Les immigrants qui rencontrent des difficultés peuvent contacter les services d’urgence. Mais ils ont rarement des cartes Sim dans leurs téléphones, ce qui rend difficile le suivi des appels. Entourés d’arbres et de neige, beaucoup ont du mal à décrire où ils se trouvent.
La pandémie a rendu le voyage encore plus difficile. Les permis Covid sont obligatoires dans tous les transports publics en Italie et sur les vols long-courriers en France. Ils ne peuvent pas quitter Bryanson sans preuve d’un test Covid négatif. Mais les chutes de neige, les restrictions de santé publique ou les mesures policières plus strictes ne les dissuadent pas – beaucoup ont traversé des dizaines de frontières, payé des milliers d’euros et mis des années pour y arriver.

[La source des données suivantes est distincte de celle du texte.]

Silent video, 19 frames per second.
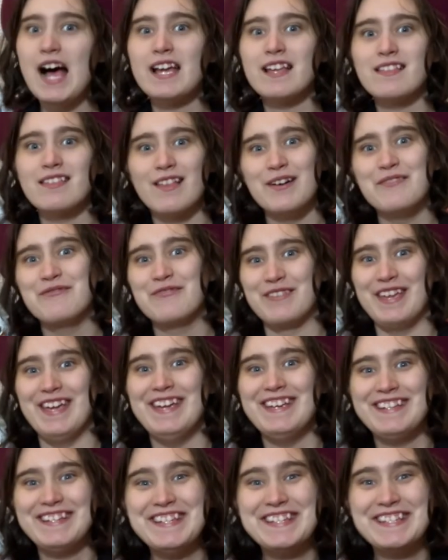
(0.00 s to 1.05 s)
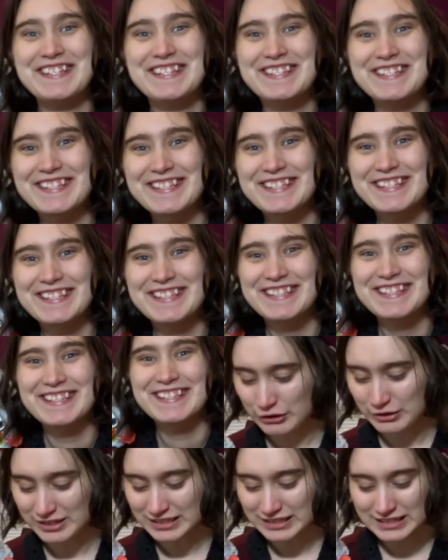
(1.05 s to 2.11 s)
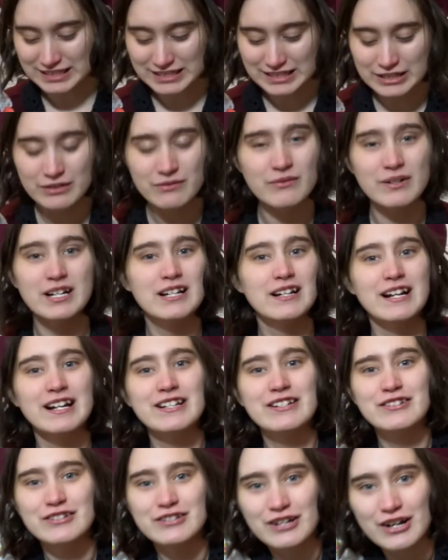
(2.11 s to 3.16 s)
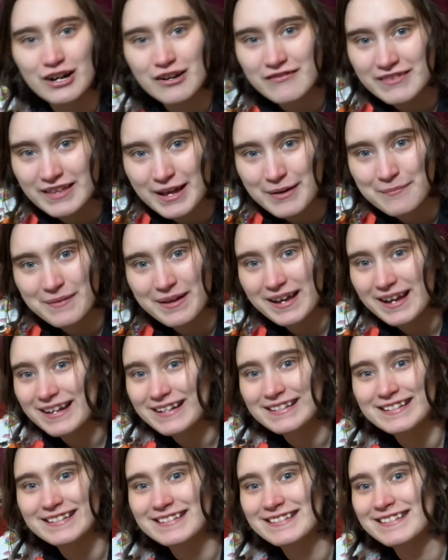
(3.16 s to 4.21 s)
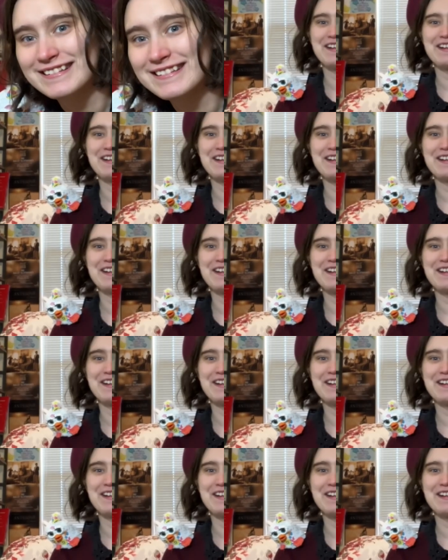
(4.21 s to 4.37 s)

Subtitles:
love this. You can see where I took off that magnet.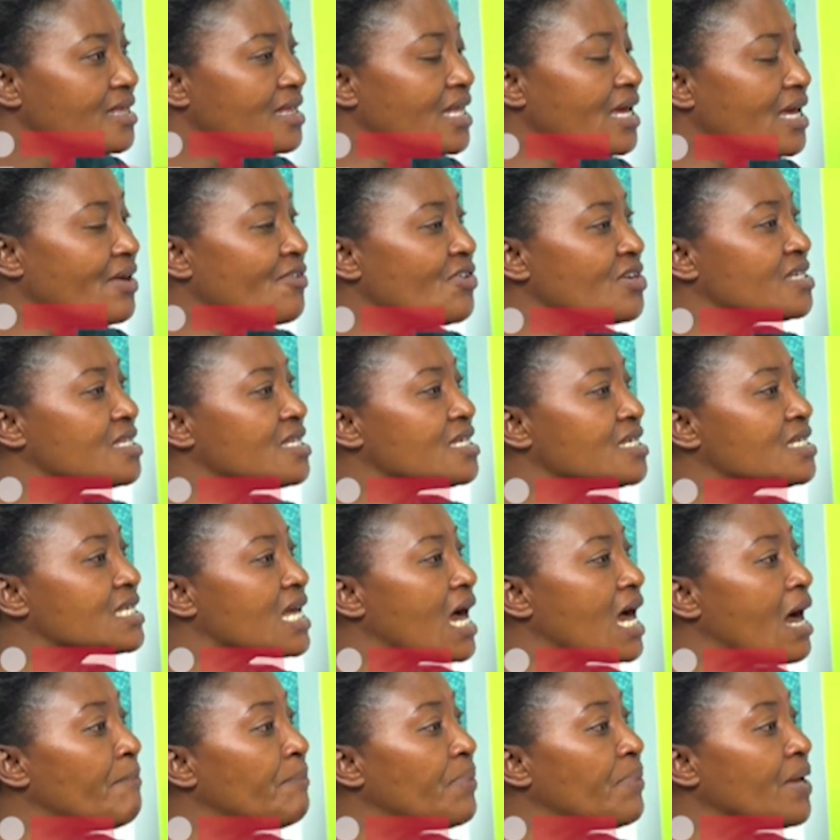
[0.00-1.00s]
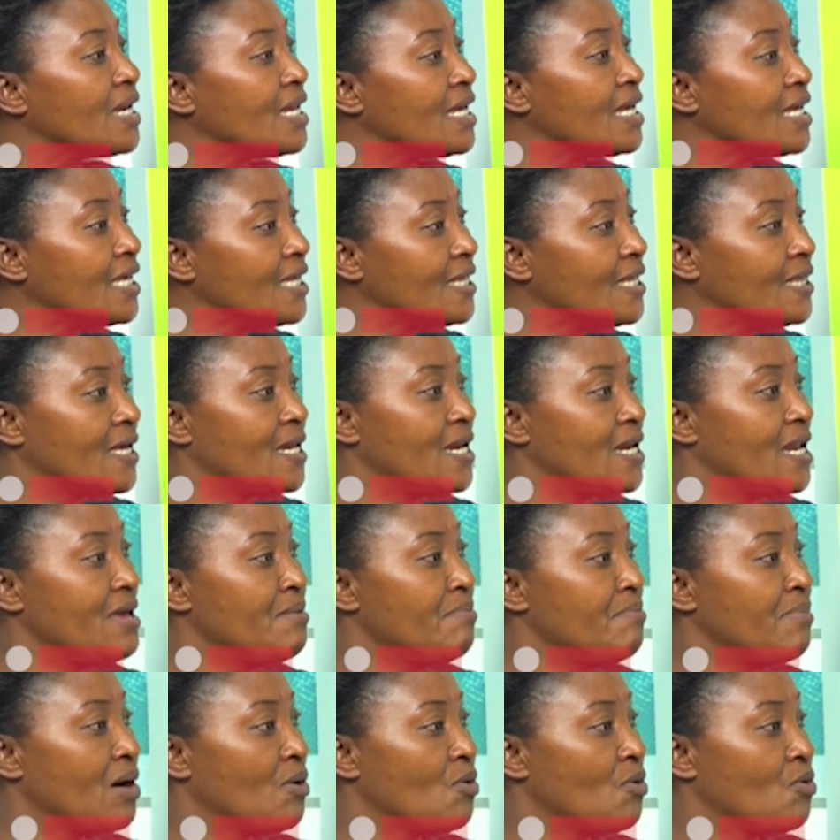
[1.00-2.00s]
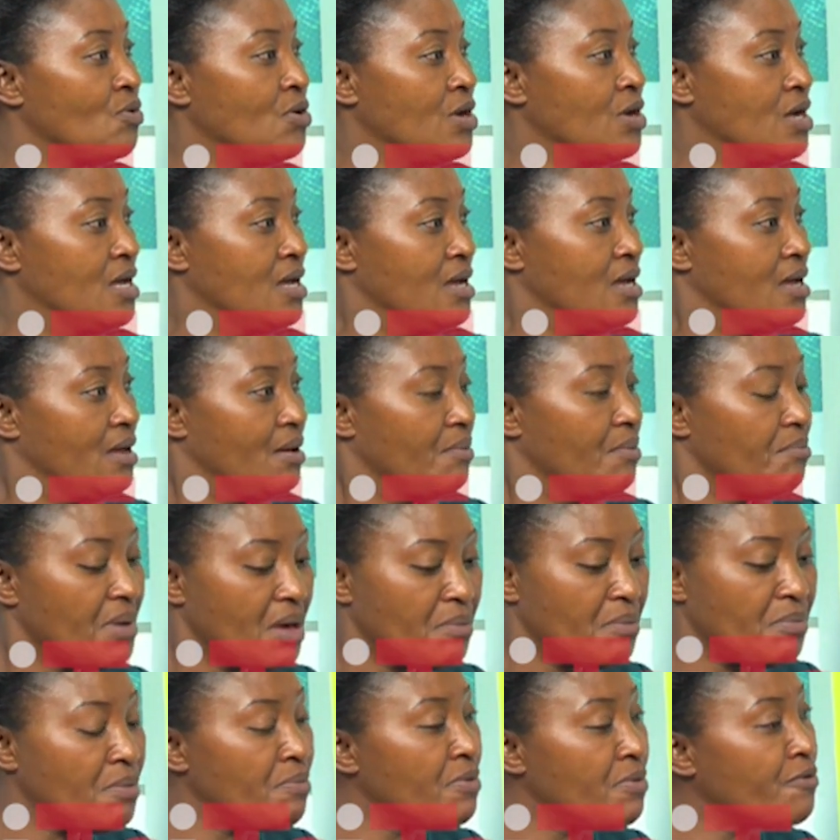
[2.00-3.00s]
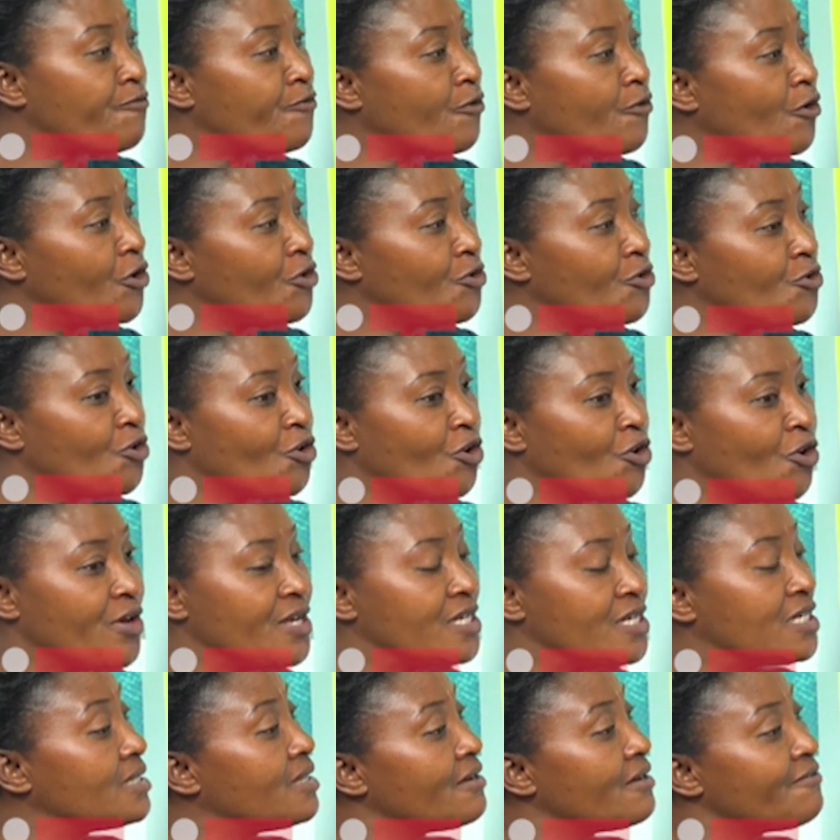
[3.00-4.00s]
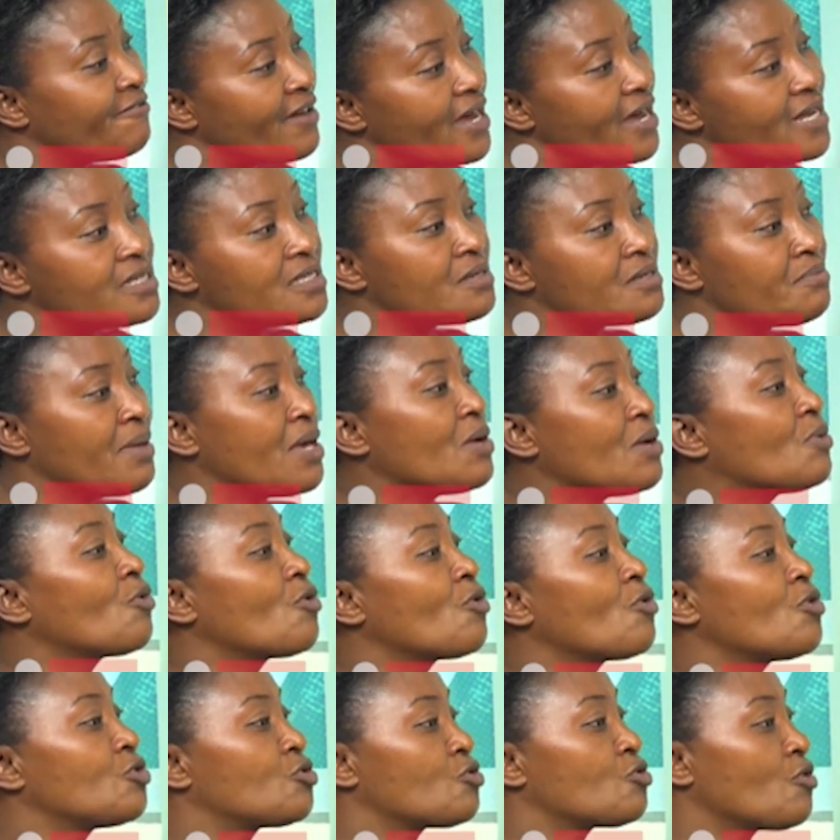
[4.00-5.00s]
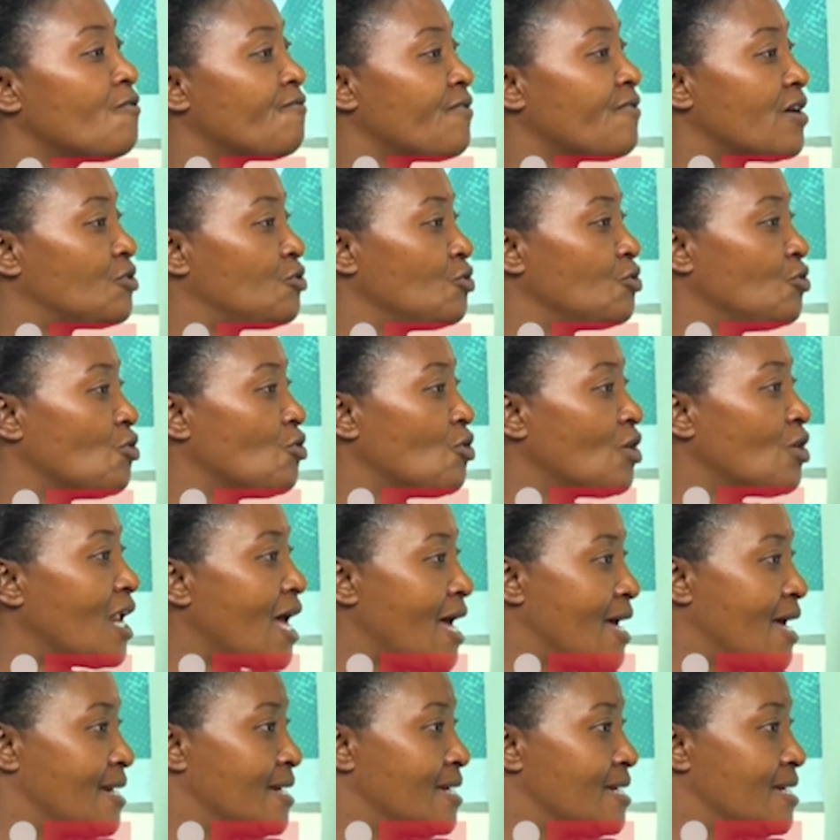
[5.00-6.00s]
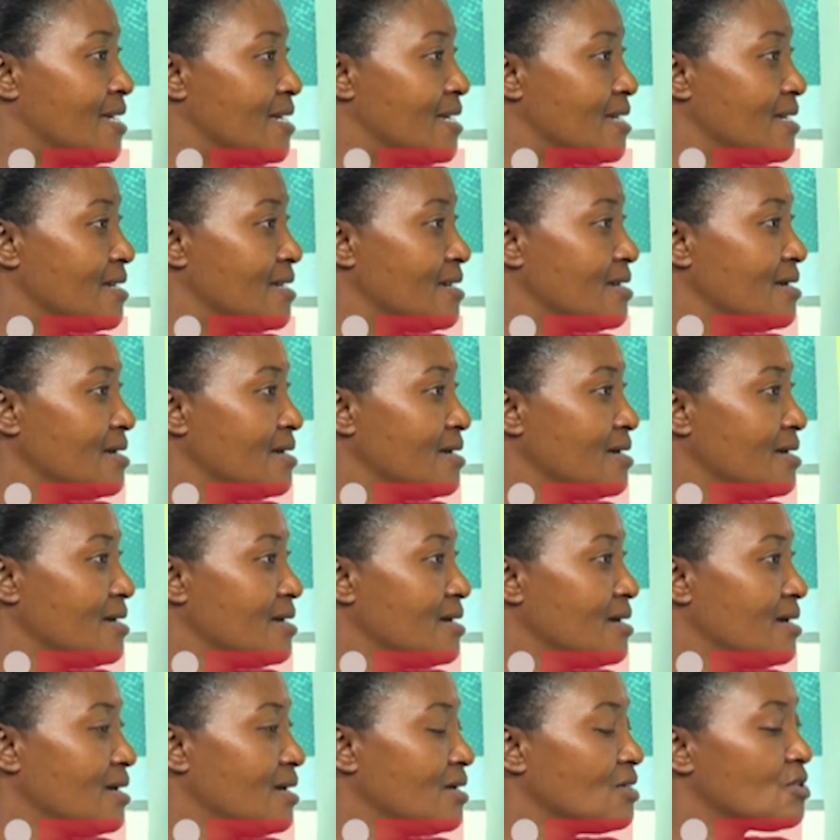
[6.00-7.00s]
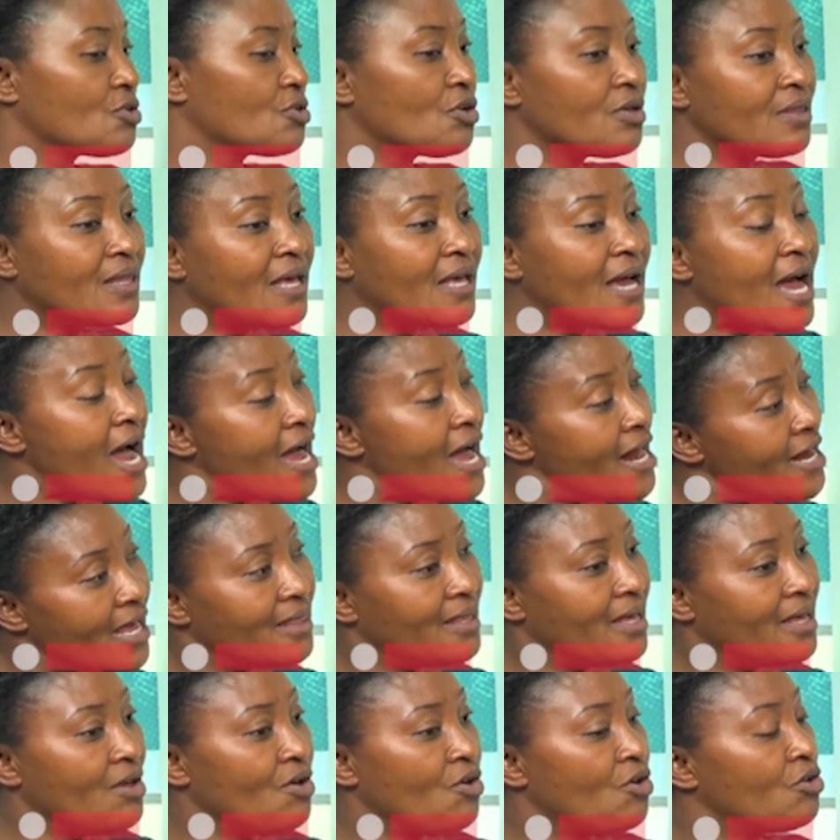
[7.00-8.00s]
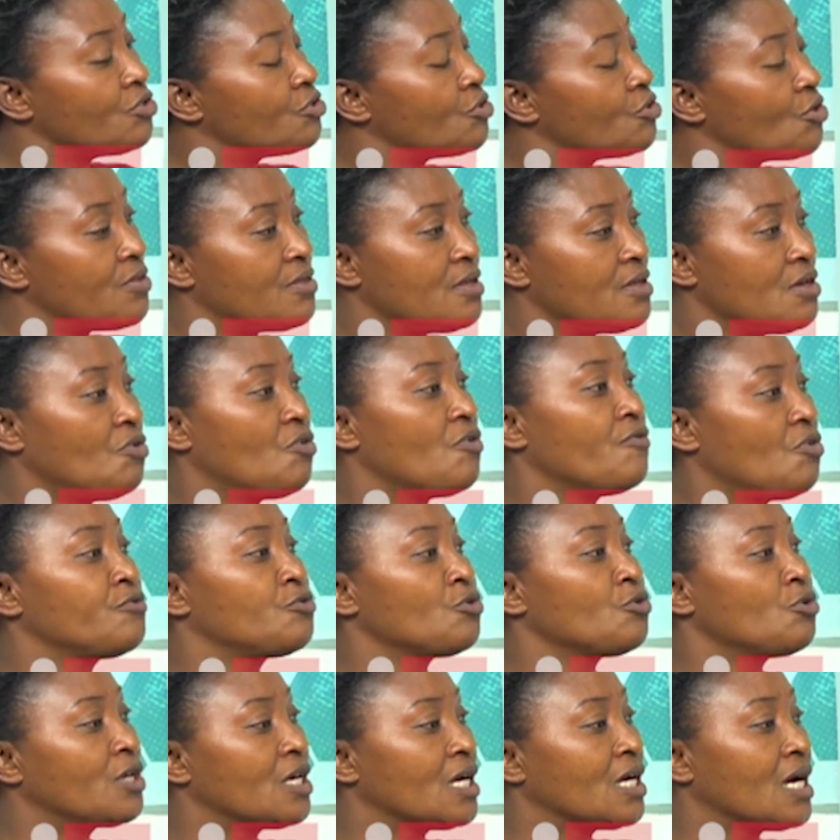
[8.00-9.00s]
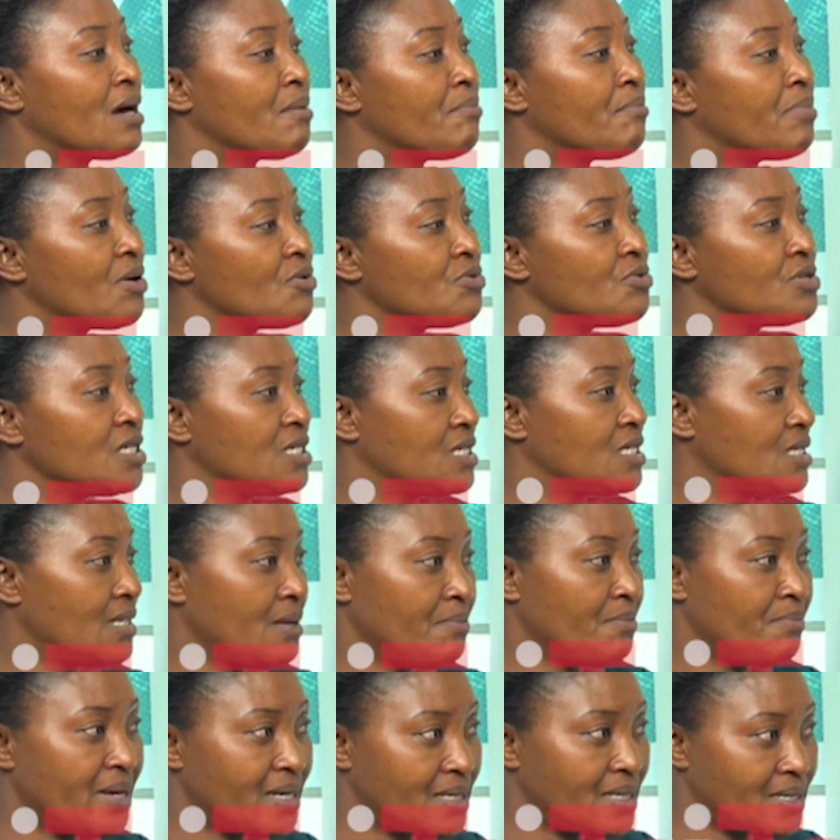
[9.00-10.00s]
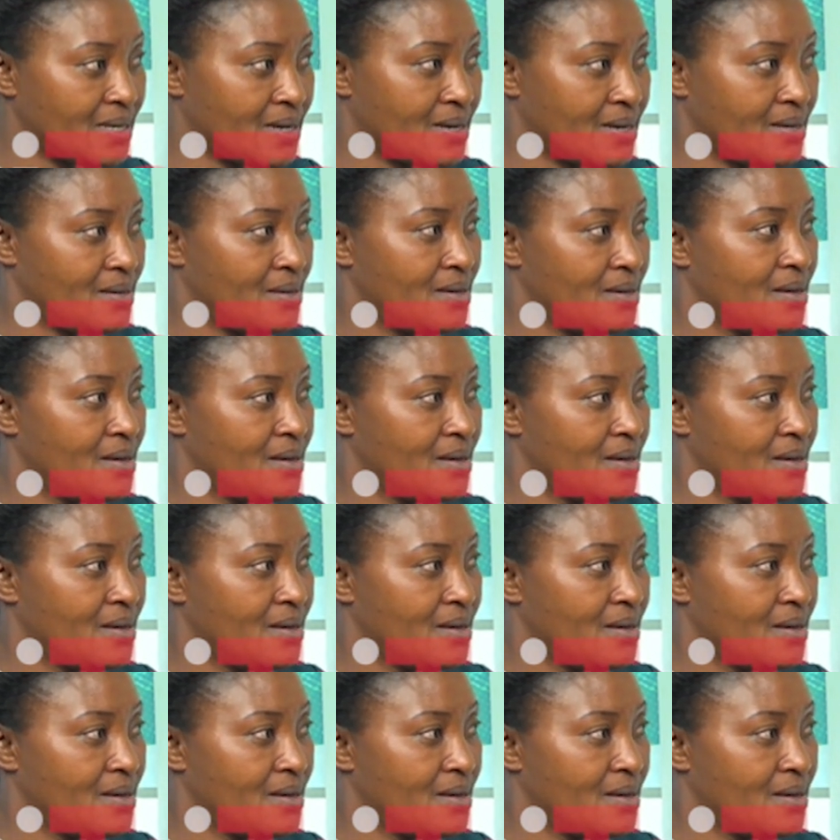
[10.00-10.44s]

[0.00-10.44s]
There is this happening in the neighborhood. Maybe before you know it, the vice may cross over to your land. So the earlier they also think of talking about it, the better.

M. Ahazia Musoli, 36 ans, a quitté l’Afghanistan il y a huit ans. Il a franchi le col du Montgenifer en décembre avec son fils de six ans, à qui il souhaite lui donner une nouvelle vie en Allemagne.
Comme Mosolli, Bodaghi et Zanghi sont arrivés en Italie en provenance des Balkans et de Turquie, mais considèrent le Royaume-Uni comme leur seule option. Ils étaient en Europe depuis des mois avant d’être arrêtés par la police slovène, qui a pris leurs empreintes digitales. S’ils demandent l’asile dans un autre pays de l’UE comme l’Allemagne, ils risquent d’être renvoyés en Slovénie en vertu des règles européennes concernant le premier pays d’arrivée du demandeur d’asile.
« Nous devons aller au Royaume-Uni en bateau comme tout le monde », a déclaré Budaghi.